Local officials asked the senator to do what she can to reduce regulatory barriers to providing substance abuse treatments and to ensure funding to law enforcement remains consistent.

“When you look at an investigation at the federal level we have to realize that most of these informants and most of the intelligence comes out of these local communities,” Clallam County Sheriff Brian King said.

“You have to have these local task forces working in partnership with your federal task forces in order to really be able to make a difference.”

King said local law enforcement personnel across the state are concerned about continued access to the Edward Byrne Memorial Justice Assistance Grants which provide funding for a range of programs. Without those and other grants, King said local task forces which provide critical information to federal partners will no longer be funded.

“Next year we don’t have a grant to continue our local task force and if we really want to affect that supply chain from an enforcement perspective, then we need to fund our task forces,” King said.

Health officials said the process of providing opioid-replacement drugs such as methadone is still bogged down in regulations.

“Help needs to be easier to get than fentanyl,” said Molly Martin, executive director of the Jamestown Healing Clinic in Sequim.

“It’s harder to get help because there are so many state and federal regulations that go into being an opioid treatment program that were put in place in the ‘70s and every time we try to change them what it actually means is another layer of rules going up,” Martin said.

Martin said there are four different regulators for opioid treatment centers and their rules don’t always align. There’s also a lengthy and complicated intake process for patients which can be a deterrent for those suffering from withdrawal symptoms.

Furthermore, once the intake process is completed, the doses of opioid treatment drugs are too low to combat the strong effects of newer drugs like fentanyl.

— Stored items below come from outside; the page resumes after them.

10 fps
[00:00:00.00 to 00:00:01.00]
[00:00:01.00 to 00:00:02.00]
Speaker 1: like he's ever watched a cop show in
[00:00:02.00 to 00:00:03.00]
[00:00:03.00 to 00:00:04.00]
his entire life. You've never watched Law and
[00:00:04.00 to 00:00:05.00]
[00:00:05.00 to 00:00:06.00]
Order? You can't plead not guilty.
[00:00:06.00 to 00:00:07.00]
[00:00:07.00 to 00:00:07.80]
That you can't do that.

“When that dose was approved years and years ago, there’s a ceiling on how much we can give on the first day,” Martin said. “That dose was approved back in the era of fairly mild heroin, not in the era of fentanyl, and it has not been adjusted since then.”

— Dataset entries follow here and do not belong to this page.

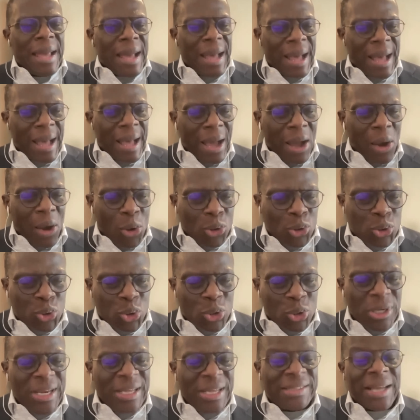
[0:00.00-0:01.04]

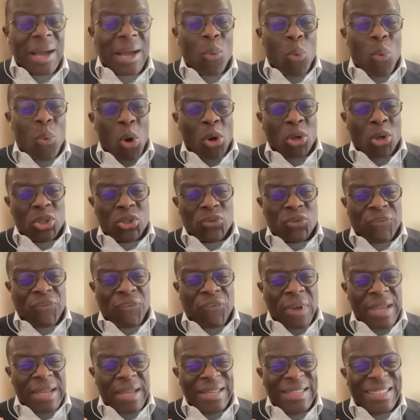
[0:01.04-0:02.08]
also later worked
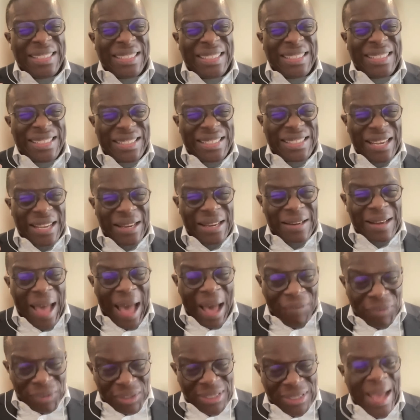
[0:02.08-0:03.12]
in
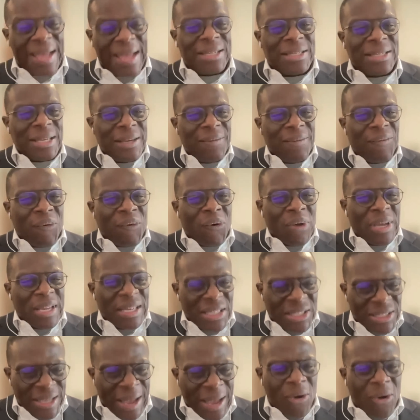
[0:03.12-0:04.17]
advertising for
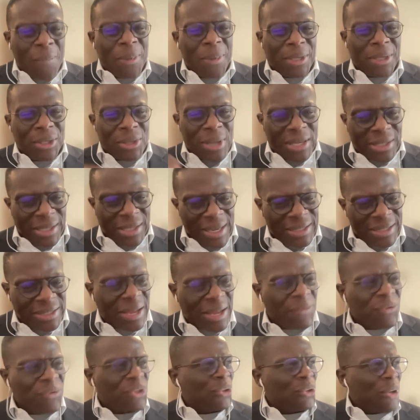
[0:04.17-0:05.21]
Inside Communication as Client
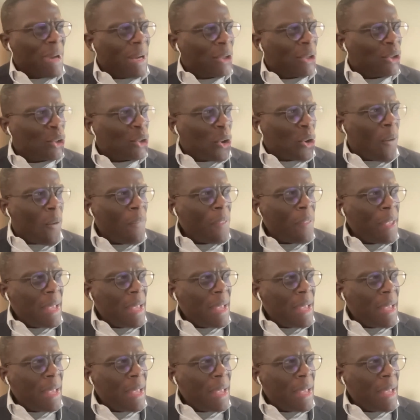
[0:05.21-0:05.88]
Service Director,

Dr. Linsey Monaghan, lead physician for NOHN’s opioid treatment program, said if the administrative burden around Medicaid reimbursement requirements were removed it would increase access to care.

In 2016, the Clallam County jail became the first on the West Coast to offer the opioid-treatment drug buprenorphine or suboxone to inmates. But that program is grant-funded, Monaghan said, because federal regulations require a person’s Medicaid to be deactivated if they become incarcerated.

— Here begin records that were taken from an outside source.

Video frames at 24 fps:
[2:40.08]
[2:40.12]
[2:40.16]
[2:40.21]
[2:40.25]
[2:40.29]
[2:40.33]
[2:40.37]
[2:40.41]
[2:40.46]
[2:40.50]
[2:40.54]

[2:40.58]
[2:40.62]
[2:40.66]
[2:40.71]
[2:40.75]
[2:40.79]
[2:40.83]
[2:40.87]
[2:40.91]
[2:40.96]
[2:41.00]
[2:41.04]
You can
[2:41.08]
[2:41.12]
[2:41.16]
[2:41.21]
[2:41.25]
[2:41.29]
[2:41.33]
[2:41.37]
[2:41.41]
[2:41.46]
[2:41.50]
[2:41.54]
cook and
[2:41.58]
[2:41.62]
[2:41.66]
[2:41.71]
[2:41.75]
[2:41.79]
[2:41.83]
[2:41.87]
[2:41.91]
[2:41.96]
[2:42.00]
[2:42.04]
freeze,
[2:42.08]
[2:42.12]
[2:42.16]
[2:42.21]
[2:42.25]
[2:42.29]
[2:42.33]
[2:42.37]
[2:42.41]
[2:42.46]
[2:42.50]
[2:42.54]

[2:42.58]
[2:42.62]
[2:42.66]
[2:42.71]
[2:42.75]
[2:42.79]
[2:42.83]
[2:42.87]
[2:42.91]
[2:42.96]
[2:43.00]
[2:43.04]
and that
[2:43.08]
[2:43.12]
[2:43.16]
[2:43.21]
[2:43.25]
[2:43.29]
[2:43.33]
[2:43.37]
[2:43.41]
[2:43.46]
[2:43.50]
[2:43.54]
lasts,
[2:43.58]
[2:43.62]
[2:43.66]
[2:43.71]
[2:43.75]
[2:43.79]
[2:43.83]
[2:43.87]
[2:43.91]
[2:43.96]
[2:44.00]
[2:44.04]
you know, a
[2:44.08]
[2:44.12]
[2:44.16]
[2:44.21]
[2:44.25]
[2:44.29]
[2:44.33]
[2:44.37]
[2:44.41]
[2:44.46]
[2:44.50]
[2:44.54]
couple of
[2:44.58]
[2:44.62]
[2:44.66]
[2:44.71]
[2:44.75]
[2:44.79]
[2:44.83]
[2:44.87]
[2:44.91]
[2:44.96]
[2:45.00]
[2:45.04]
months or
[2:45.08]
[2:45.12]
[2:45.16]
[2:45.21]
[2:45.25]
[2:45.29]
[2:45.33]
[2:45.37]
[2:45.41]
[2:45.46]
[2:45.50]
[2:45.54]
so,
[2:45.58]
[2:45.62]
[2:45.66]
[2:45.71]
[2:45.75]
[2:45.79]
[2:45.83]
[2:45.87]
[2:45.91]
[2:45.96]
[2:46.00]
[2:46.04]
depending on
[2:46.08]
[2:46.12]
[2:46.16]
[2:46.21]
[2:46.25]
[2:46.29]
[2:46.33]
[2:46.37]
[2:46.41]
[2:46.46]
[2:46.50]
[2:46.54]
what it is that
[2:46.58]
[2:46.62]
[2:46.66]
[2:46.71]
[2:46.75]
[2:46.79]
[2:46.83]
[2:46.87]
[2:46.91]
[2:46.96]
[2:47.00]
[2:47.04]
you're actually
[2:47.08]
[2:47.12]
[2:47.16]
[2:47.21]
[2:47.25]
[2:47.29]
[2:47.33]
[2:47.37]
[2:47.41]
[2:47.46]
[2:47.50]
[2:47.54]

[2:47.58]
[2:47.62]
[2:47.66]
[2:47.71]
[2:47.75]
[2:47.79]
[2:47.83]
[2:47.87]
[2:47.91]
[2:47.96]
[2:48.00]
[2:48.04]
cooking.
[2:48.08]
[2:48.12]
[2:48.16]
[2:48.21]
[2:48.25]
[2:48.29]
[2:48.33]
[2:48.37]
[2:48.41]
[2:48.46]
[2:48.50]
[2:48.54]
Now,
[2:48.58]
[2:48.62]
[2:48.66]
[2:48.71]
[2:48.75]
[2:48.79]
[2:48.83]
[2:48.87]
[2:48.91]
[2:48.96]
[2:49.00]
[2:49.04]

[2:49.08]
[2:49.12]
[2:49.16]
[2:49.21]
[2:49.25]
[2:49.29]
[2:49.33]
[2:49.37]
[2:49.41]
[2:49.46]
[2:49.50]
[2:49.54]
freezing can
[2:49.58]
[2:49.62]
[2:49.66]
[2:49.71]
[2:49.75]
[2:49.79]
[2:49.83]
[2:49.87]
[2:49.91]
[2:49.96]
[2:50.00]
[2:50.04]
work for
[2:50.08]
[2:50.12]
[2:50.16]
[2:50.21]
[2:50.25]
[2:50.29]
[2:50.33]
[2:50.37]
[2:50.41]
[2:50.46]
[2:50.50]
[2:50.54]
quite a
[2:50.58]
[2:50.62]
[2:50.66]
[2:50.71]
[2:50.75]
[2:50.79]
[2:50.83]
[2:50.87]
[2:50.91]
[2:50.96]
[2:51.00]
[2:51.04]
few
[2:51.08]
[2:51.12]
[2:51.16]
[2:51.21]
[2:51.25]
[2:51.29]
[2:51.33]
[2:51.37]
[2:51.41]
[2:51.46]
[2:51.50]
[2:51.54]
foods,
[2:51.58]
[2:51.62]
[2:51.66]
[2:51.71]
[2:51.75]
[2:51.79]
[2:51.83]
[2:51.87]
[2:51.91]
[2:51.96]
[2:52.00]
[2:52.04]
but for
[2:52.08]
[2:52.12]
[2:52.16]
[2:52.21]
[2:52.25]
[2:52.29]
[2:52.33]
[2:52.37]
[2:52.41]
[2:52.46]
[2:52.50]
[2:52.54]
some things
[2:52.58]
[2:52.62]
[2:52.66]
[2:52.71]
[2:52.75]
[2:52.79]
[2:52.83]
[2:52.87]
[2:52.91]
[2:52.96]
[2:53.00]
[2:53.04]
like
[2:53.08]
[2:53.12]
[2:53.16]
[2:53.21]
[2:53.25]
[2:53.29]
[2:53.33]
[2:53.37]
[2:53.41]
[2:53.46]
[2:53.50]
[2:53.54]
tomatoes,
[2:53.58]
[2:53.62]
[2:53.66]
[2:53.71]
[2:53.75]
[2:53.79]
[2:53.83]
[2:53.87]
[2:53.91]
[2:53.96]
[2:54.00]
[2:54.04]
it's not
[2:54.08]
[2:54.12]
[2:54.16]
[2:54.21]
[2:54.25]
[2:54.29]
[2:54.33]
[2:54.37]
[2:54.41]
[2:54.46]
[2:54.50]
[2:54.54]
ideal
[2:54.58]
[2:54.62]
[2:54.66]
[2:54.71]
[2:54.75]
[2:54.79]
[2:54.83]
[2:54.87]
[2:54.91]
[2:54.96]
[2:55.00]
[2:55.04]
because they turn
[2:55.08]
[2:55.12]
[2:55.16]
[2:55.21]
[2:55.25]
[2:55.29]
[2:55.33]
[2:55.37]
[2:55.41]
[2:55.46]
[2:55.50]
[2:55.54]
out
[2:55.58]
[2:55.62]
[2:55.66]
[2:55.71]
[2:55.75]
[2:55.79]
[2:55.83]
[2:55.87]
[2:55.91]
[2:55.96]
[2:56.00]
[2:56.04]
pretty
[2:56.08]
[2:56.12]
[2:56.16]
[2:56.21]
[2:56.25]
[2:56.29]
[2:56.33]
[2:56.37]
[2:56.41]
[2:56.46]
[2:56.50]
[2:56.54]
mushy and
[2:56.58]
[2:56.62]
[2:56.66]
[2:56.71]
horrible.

Offering treatment in the jail leads to a decrease in people attempting to smuggle opioids into the jail, and keeps people’s tolerance up so there are less fatal overdoses upon release.

“Any time you take opioids away for a period of time without any treatment, especially incarceration is a big time for that, then you release people to the street, the overdose rates are 10, 20 times higher,” Monaghan said. “Since this grant which we’ve had for the past year our jail has had zero overdose deaths post-release.”

Cantwell said later that Congress is working on a budget that may be able to provide funding for grant programs.

“The Byrne JAG grant, which is our support for these organizations, we’re going to be passing a budget, this is what we could be doing to help them now and that’s something we could do in the next few months,” Cantwell said.

Cantwell said she believed there was bipartisan support for combating the fentanyl crisis, noting the FEND Off Fentanyl Act was supported across the aisle.